[Your goal]:
The listing below must be repeated word for word, with its images excluded.

[Input for this task]:
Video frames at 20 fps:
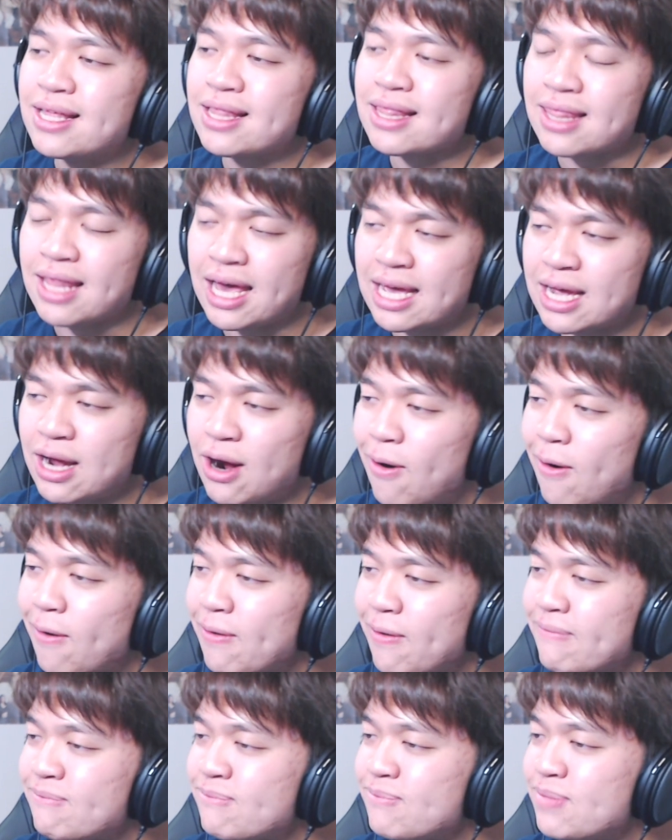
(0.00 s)
like
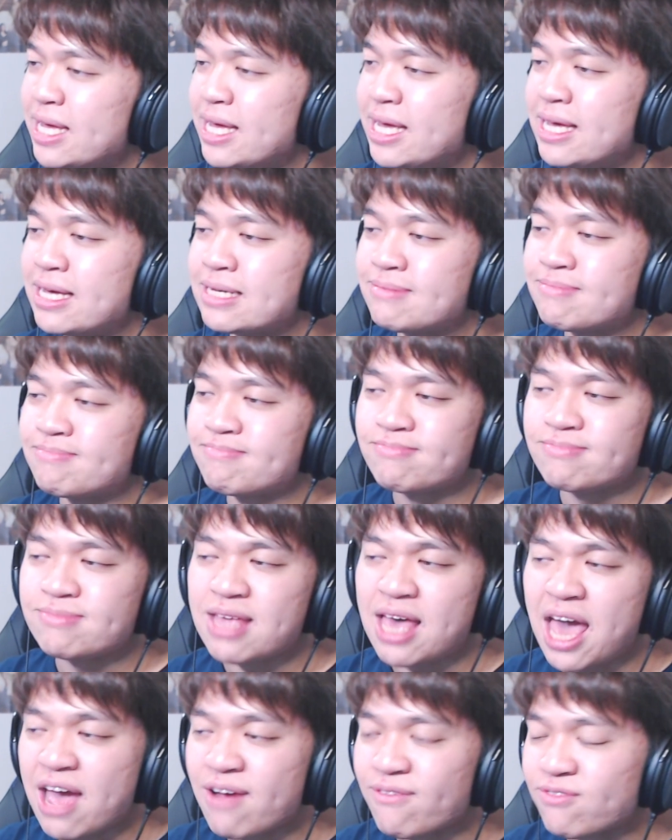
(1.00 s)
R&B
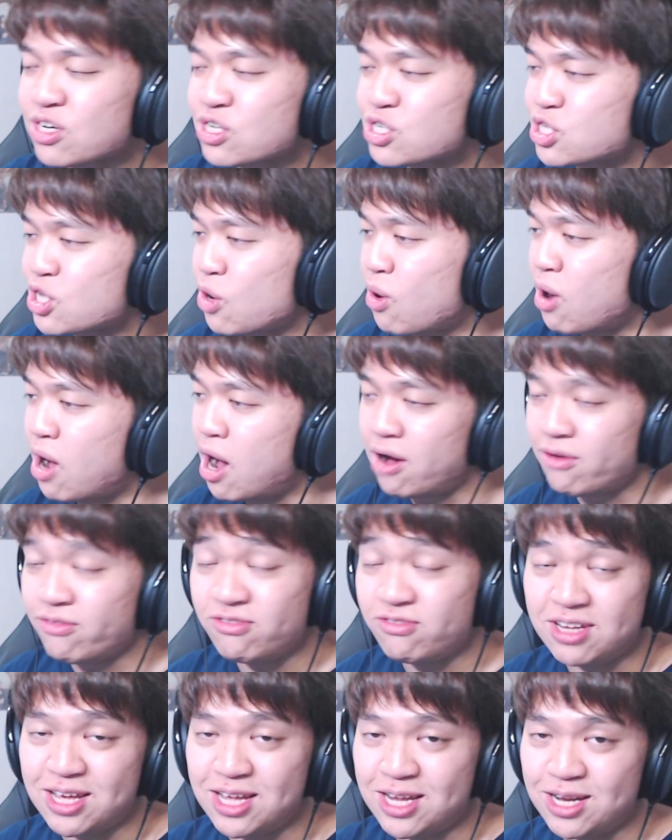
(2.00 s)
ever so
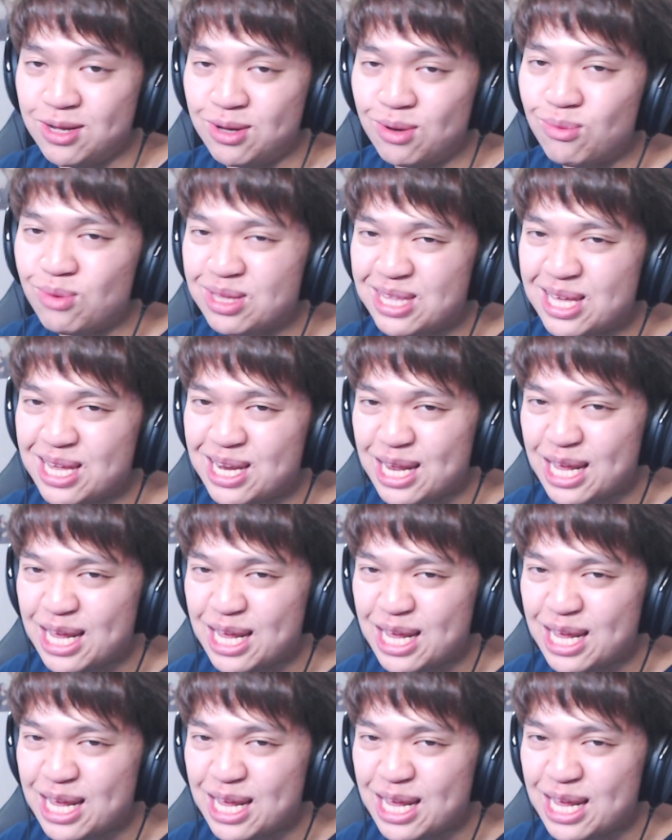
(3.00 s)
often within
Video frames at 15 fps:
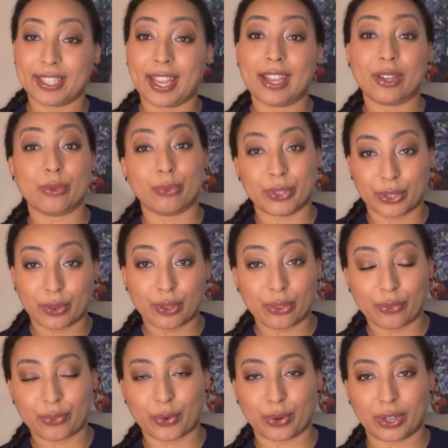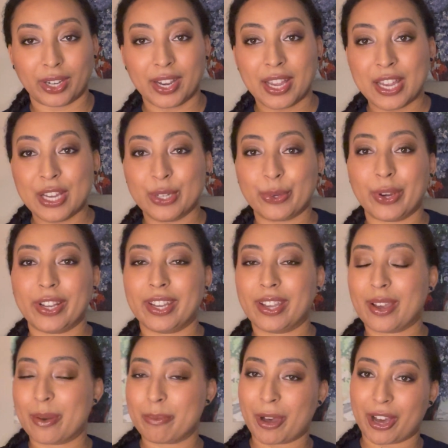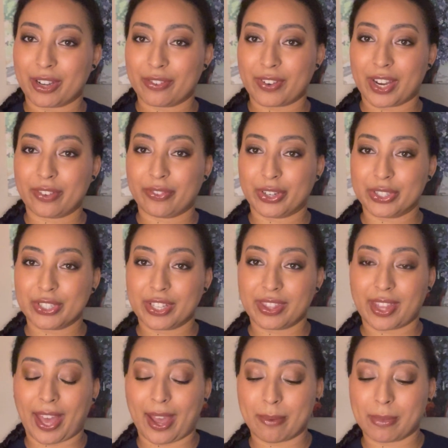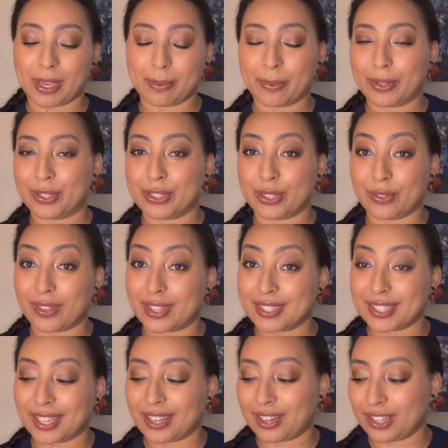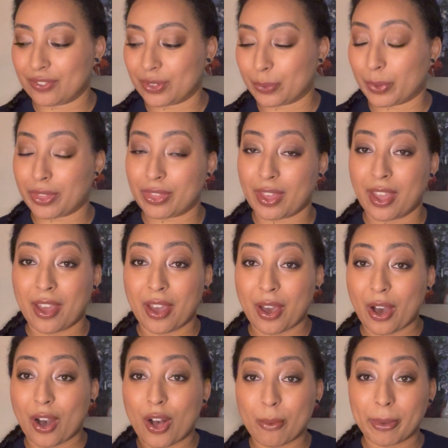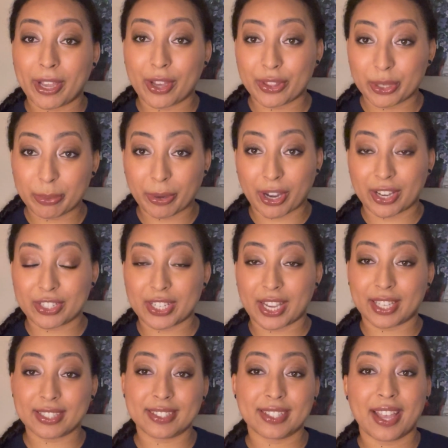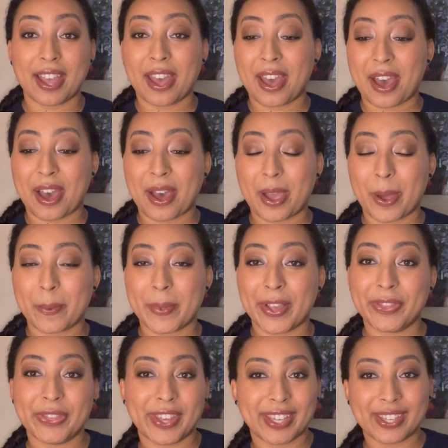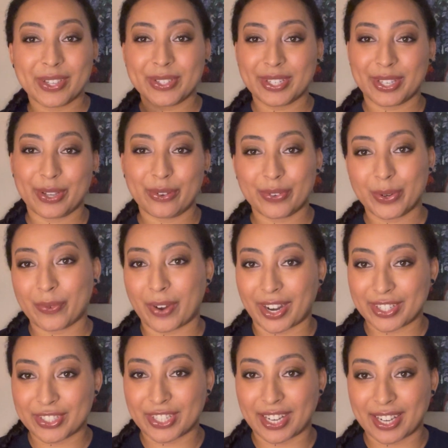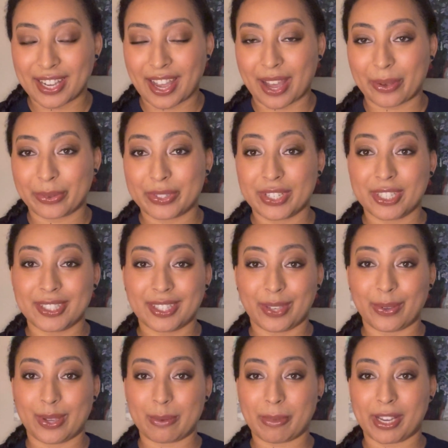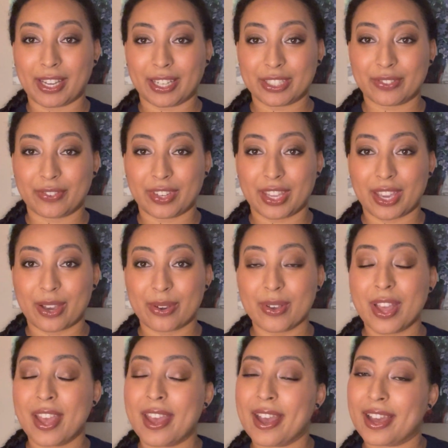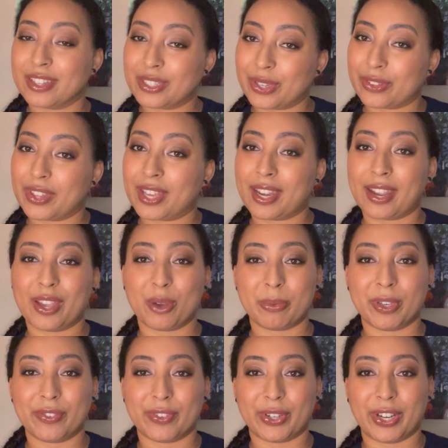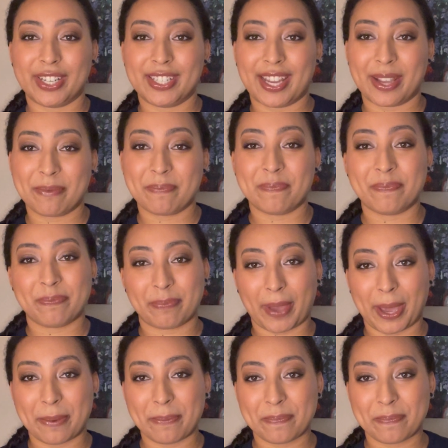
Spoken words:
and Ruth for creating a modified version that I'm able to do this year, even with all my other projects. And thank you to you for watching. I will just see you in my next video. Until then, I hope you have a great day. Bye.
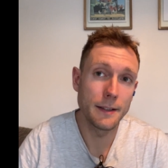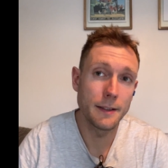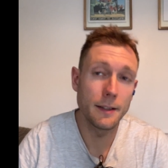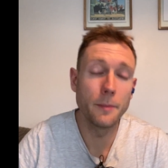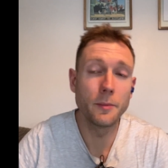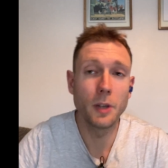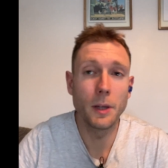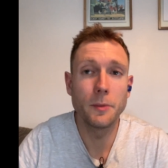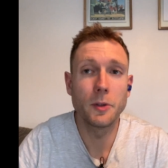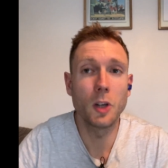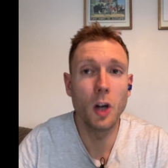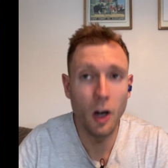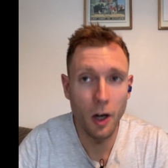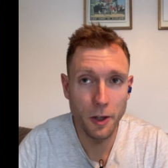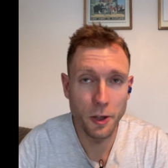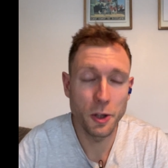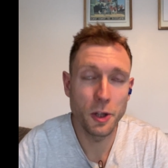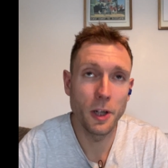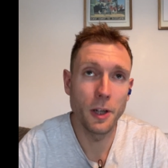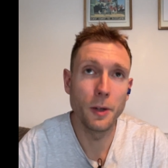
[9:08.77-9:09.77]
sometimes
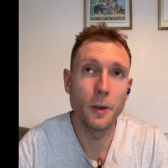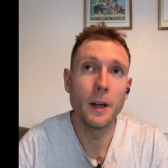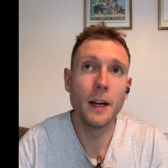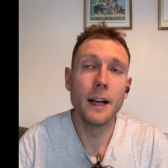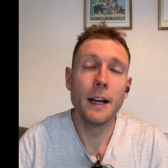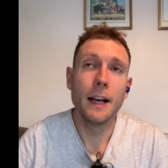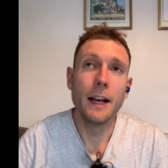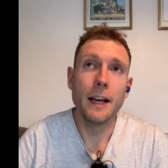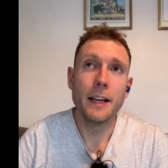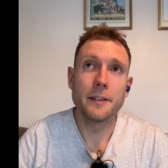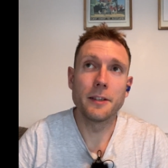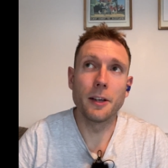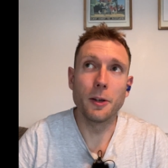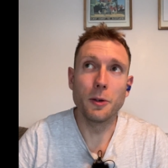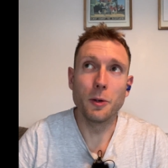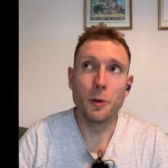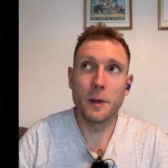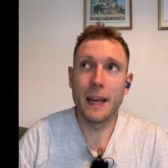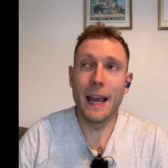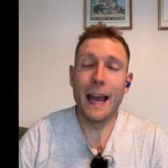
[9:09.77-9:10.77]
can't show. Yeah. So
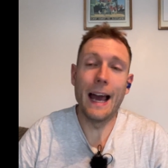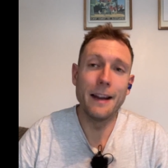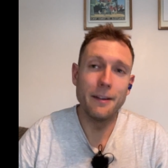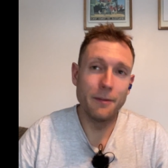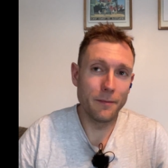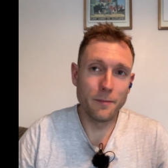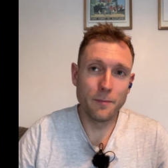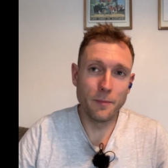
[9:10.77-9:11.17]
you can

[Answer space]:
Video frames at 20 fps:
(0.00 s)
like
(1.00 s)
R&B
(2.00 s)
ever so
(3.00 s)
often within
Video frames at 15 fps:
Spoken words:
and Ruth for creating a modified version that I'm able to do this year, even with all my other projects. And thank you to you for watching. I will just see you in my next video. Until then, I hope you have a great day. Bye.
[9:08.77-9:09.77]
sometimes
[9:09.77-9:10.77]
can't show. Yeah. So
[9:10.77-9:11.17]
you can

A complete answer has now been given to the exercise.